EINs are numbers the IRS assigns to identify taxpayers’ business accounts. People looking to scam the government use false or stolen EINs to report false income and withholding information.
TIGTA — which conducted a review of the IRS’ processes to identify this type of false information — estimated that such fraud could cost the government about $2.3 billion annually, and an estimated $11.4 billion over the next five years. (RELATED: IRS lost $4 BILLION to identity thieves in 2012 as it targeted the tea party)
“With an estimated Tax Gap in excess of $450 billion, it is imperative that the IRS use all available data to increase its ability to detect tax returns with false income and withholding associated with stolen or falsely obtained EINs,” J. Russell George, Treasury Inspector General for Tax Administration, said in a statement.

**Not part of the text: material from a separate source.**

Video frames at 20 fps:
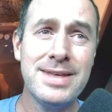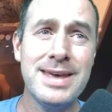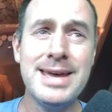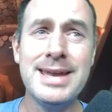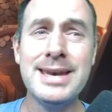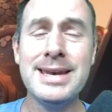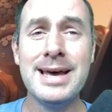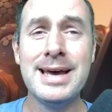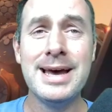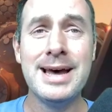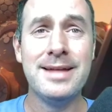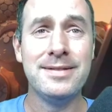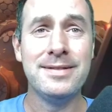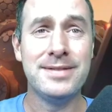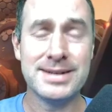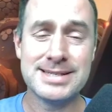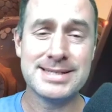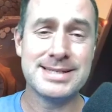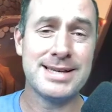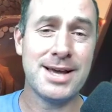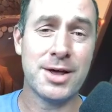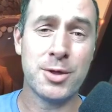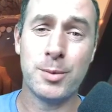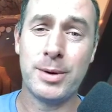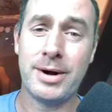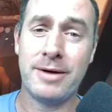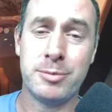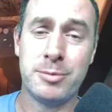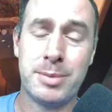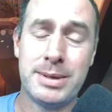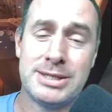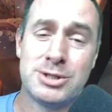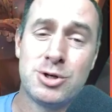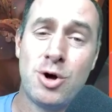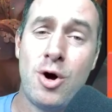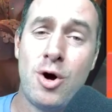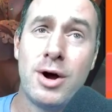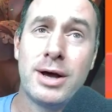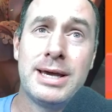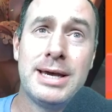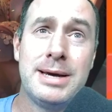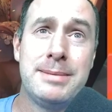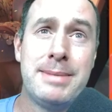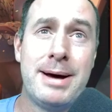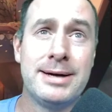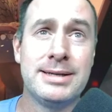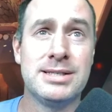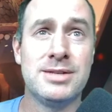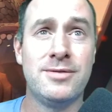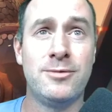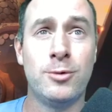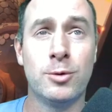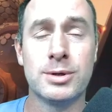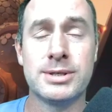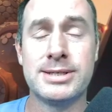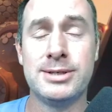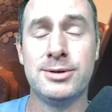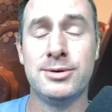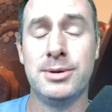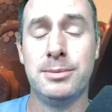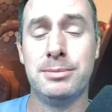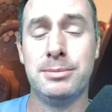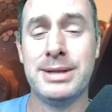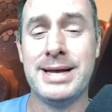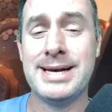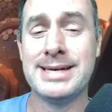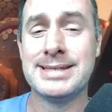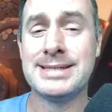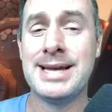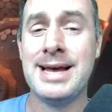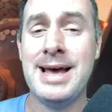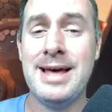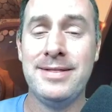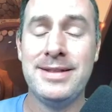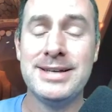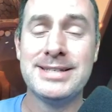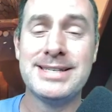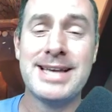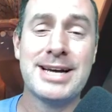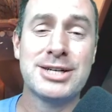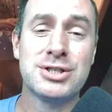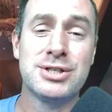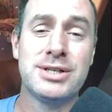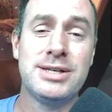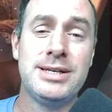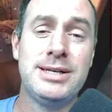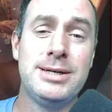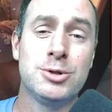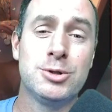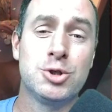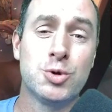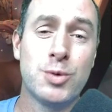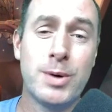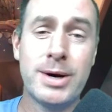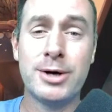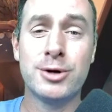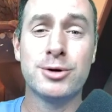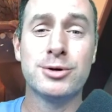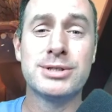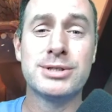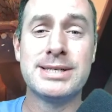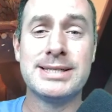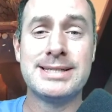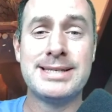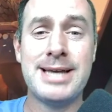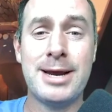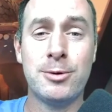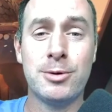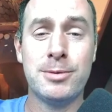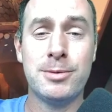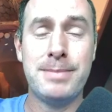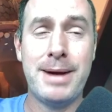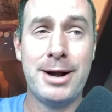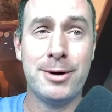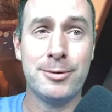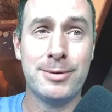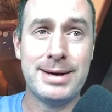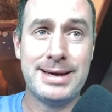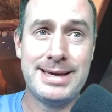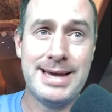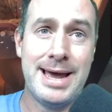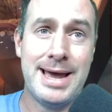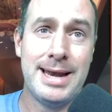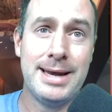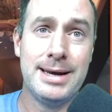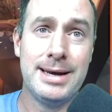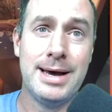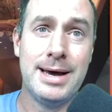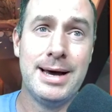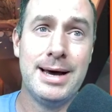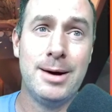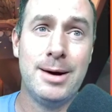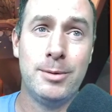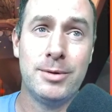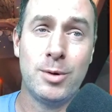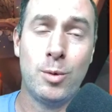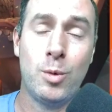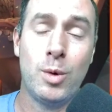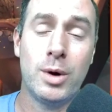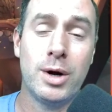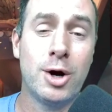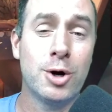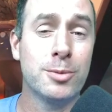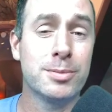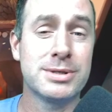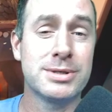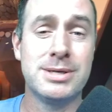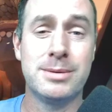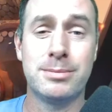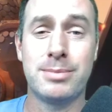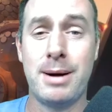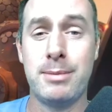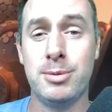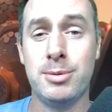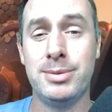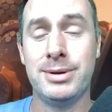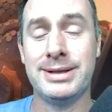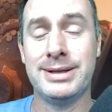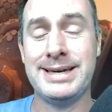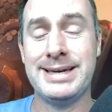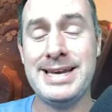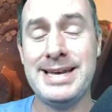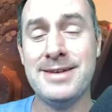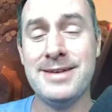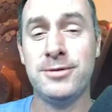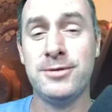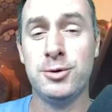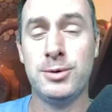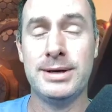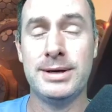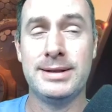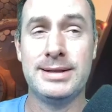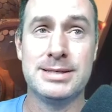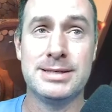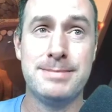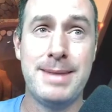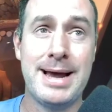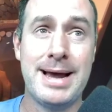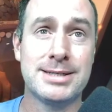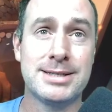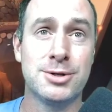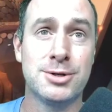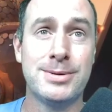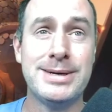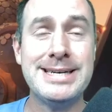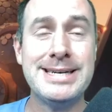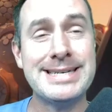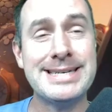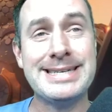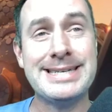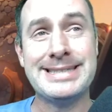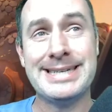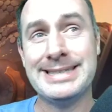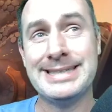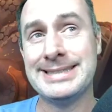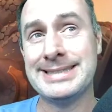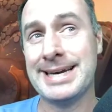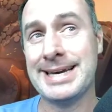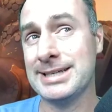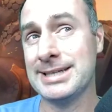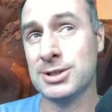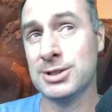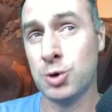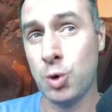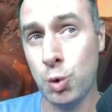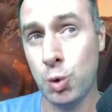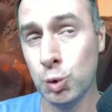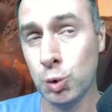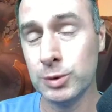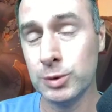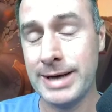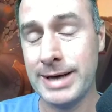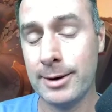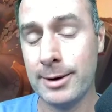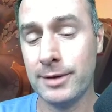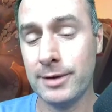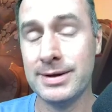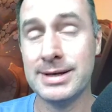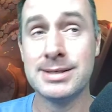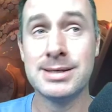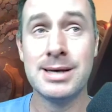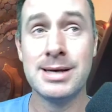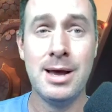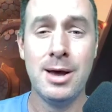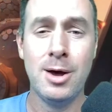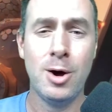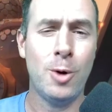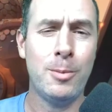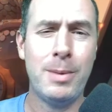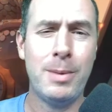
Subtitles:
Then this is the other one everybody's talking about, is the 4 skill, the Blessed. This actually triggers Sacred Banner again with a 100% probability if you get this max. There is a 10 seconds cooldown on this.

While the watchdog reported that the IRS does have a number of controls in place to fight fraud of this kind, TIGTA’s review of the 2011 electronically filed individual tax returns found 767,071 returns that got refunds based on fraudulent information.
TIGTA reported in its announcement:
Of the 285,670 EINs used on these tax returns:
277,624 were stolen EINs used to report false income and withholding on 752,656 tax returns with potentially fraudulent refunds issued totaling more than $2.2 billion.
8,046 were falsely obtained EINs used to report false income and withholding on 14,415 tax returns with potentially fraudulent refunds issued totaling more than $50 million.
The watchdog recommended that the IRS update its fraud filters, a recommendation with which the IRS agreed.
“Pending implementation of long-term corrective actions, we are reviewing options to adjust current processes to increase the effectiveness of fraud detection,” Peggy Bogadi, commissioner of the IRS Wage and Investment Division wrote in response to the audit.
“We are developing a process to identify EINs that are obtained for entities fabricated for the purpose of submitting false income withholding information. Similar processes are being developed for valid EINs that appear to be stolen. In both cases, fraud filters will be set to identify returns containing those EINs as needing additional review,” she added.